## Prompt:
Please write out exactly the lines from the opening of the listing through the line that holds "[0:01.80-0:02.70]", including both, and nothing else; no pictures.
** Listed entries follows **
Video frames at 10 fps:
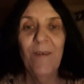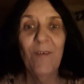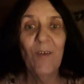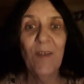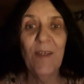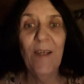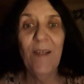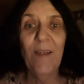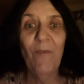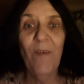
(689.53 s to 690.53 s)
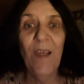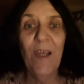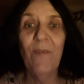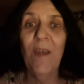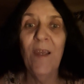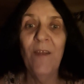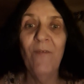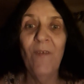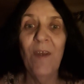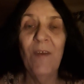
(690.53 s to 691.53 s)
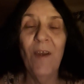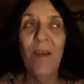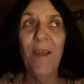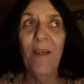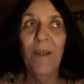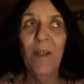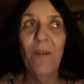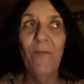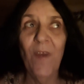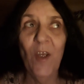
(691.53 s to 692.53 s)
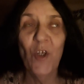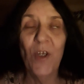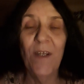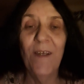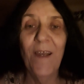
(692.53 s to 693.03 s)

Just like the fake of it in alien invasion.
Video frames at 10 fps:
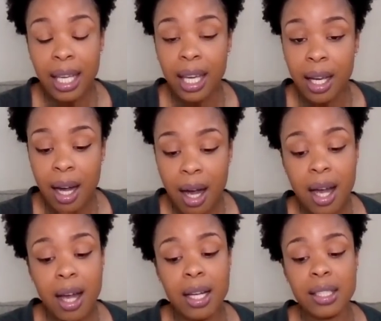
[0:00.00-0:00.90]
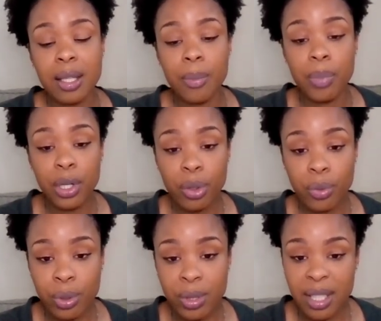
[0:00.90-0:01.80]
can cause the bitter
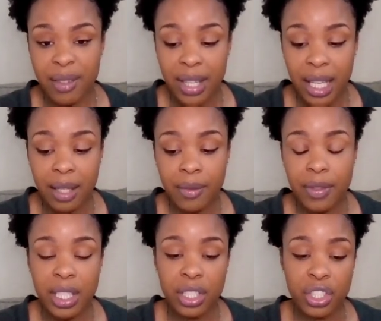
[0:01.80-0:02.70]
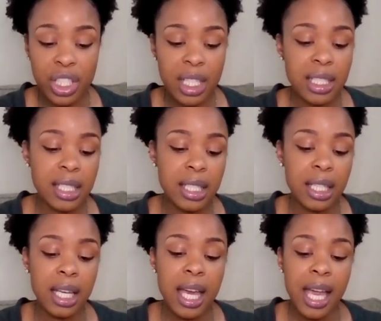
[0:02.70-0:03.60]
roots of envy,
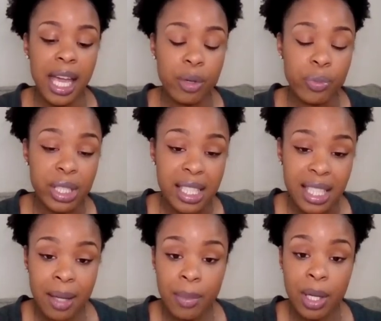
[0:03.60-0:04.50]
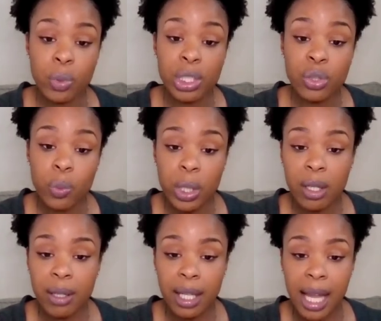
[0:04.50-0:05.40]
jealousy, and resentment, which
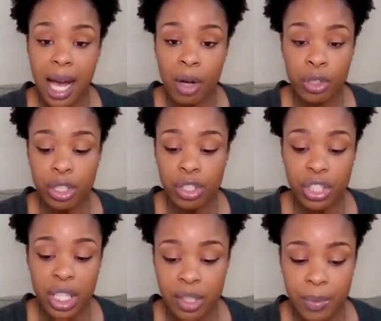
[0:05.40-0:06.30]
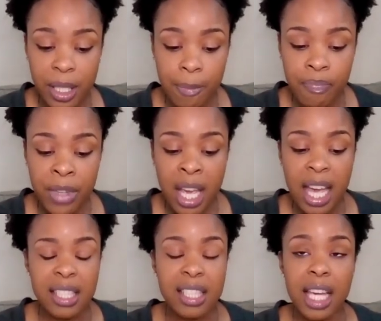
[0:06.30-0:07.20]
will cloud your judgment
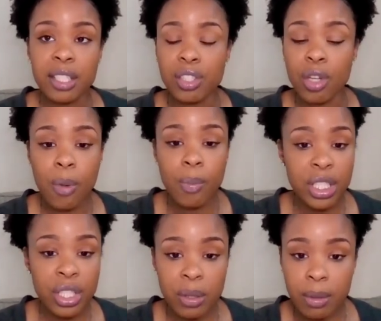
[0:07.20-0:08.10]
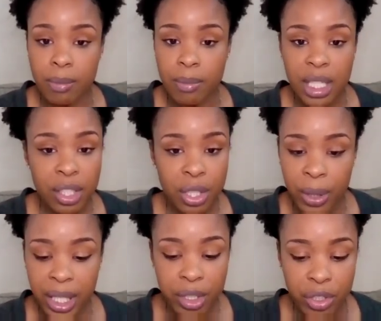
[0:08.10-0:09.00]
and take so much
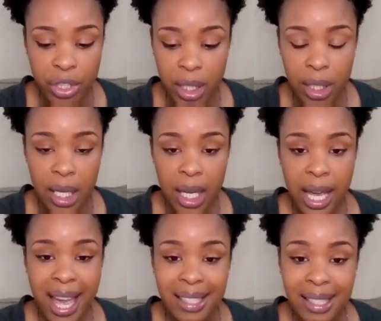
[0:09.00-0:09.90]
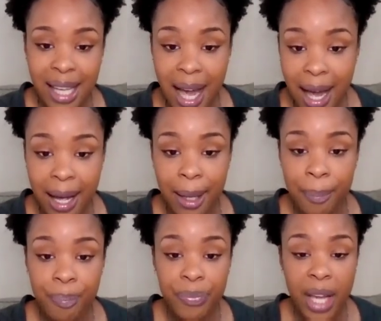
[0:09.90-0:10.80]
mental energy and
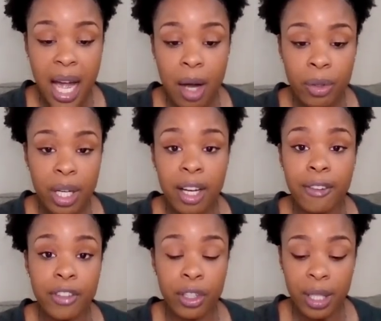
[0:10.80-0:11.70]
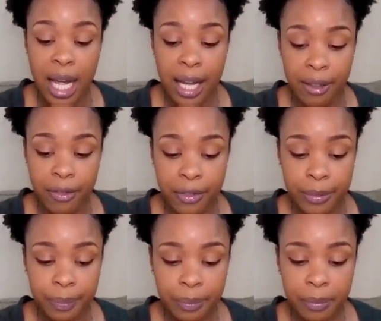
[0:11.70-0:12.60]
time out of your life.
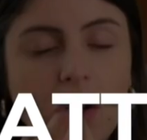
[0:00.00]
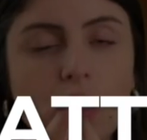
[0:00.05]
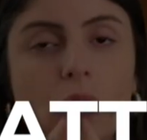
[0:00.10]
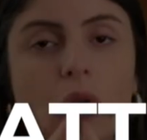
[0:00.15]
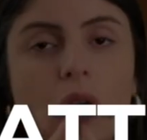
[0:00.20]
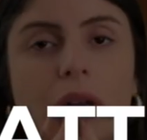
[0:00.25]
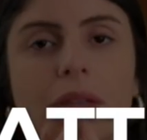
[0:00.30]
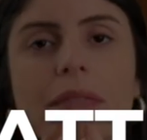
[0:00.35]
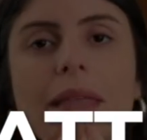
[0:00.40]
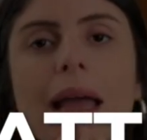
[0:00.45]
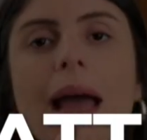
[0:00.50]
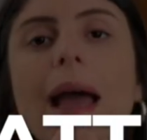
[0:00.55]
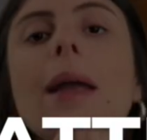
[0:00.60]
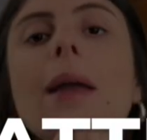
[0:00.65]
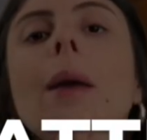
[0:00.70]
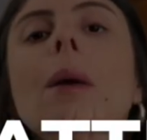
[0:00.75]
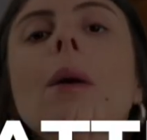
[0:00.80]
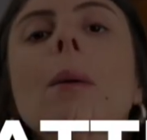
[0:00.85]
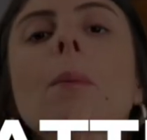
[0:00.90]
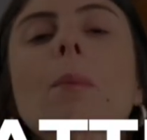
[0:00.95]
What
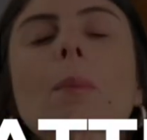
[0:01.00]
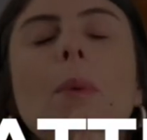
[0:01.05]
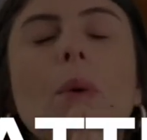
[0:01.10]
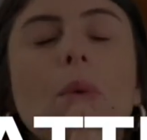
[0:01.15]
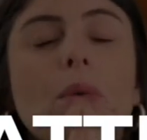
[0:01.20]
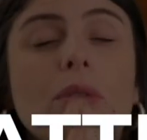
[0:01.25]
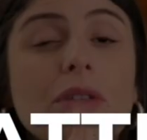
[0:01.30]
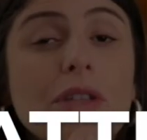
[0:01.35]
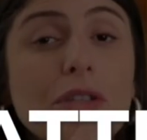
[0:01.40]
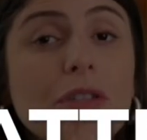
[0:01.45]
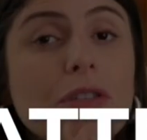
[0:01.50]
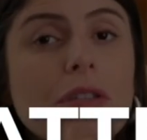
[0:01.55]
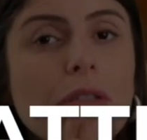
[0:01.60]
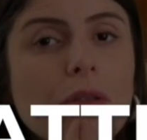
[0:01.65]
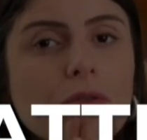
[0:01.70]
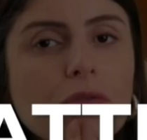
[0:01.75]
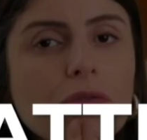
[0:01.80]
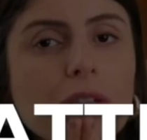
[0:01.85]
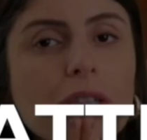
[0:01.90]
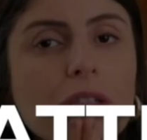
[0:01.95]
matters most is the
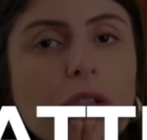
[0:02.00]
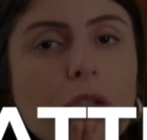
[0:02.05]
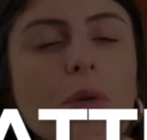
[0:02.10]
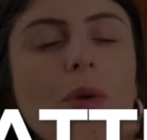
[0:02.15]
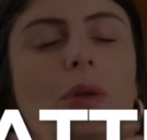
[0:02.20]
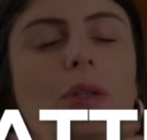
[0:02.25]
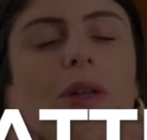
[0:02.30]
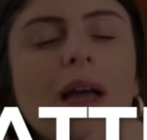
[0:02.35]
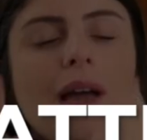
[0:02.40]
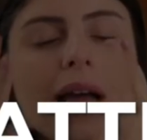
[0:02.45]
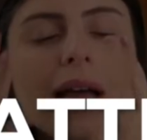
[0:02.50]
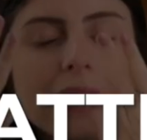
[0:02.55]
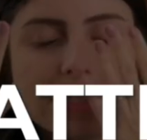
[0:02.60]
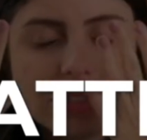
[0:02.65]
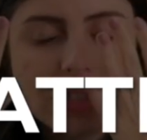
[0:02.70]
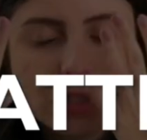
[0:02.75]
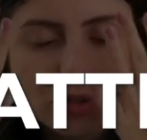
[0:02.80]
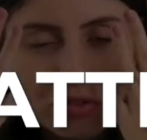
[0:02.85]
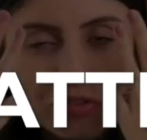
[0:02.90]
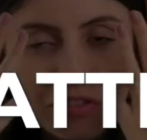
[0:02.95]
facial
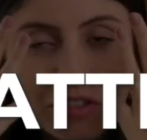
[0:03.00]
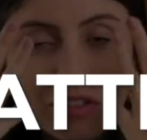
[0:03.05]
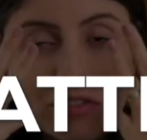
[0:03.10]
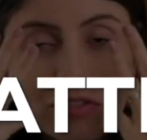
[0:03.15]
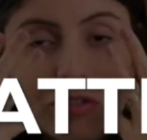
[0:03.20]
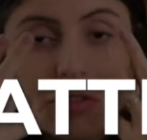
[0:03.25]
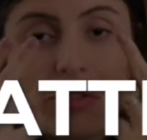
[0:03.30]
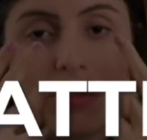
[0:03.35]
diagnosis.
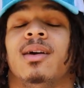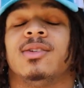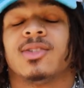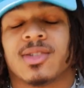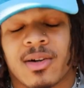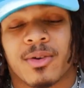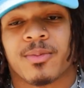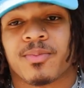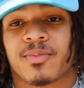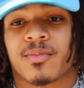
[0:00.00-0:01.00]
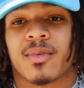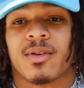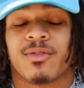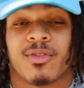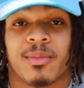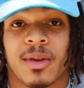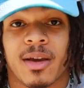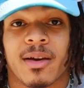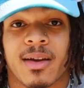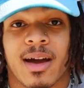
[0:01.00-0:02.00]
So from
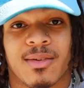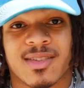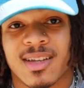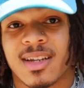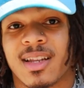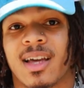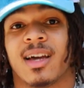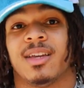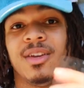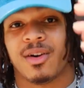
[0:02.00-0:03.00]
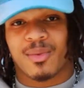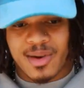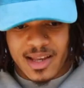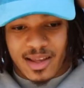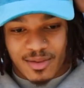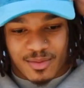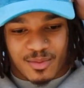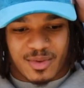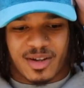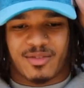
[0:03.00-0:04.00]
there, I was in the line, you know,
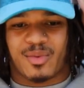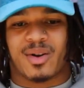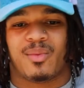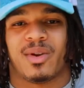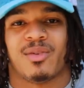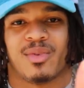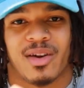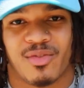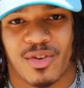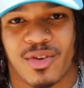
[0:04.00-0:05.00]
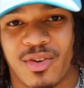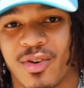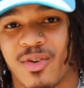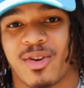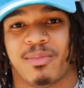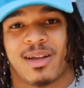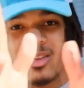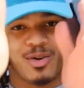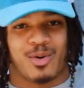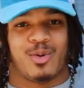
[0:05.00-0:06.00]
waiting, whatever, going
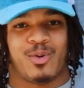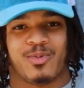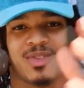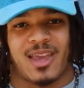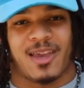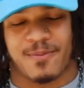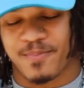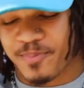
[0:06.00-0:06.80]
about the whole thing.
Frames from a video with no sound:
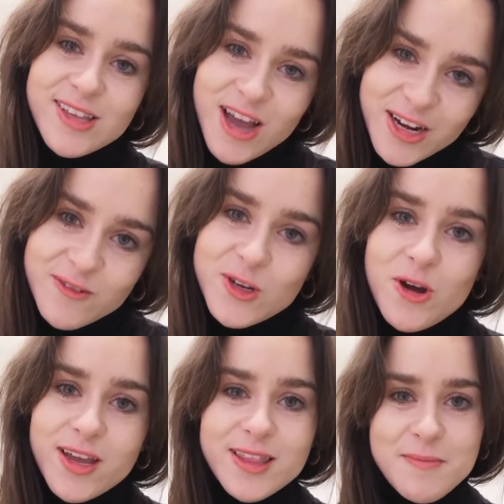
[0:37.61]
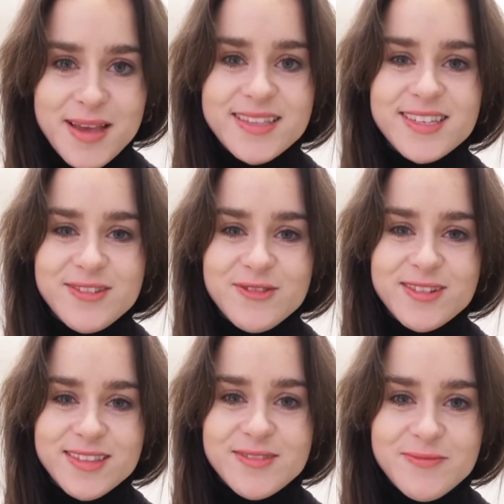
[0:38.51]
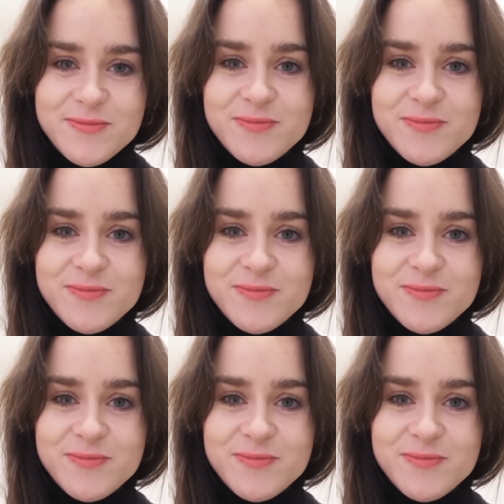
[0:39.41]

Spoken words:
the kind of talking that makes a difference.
** End of Listed entries **
## Task solution:
Video frames at 10 fps:
(689.53 s to 690.53 s)
(690.53 s to 691.53 s)
(691.53 s to 692.53 s)
(692.53 s to 693.03 s)

Just like the fake of it in alien invasion.
Video frames at 10 fps:
[0:00.00-0:00.90]
[0:00.90-0:01.80]
can cause the bitter
[0:01.80-0:02.70]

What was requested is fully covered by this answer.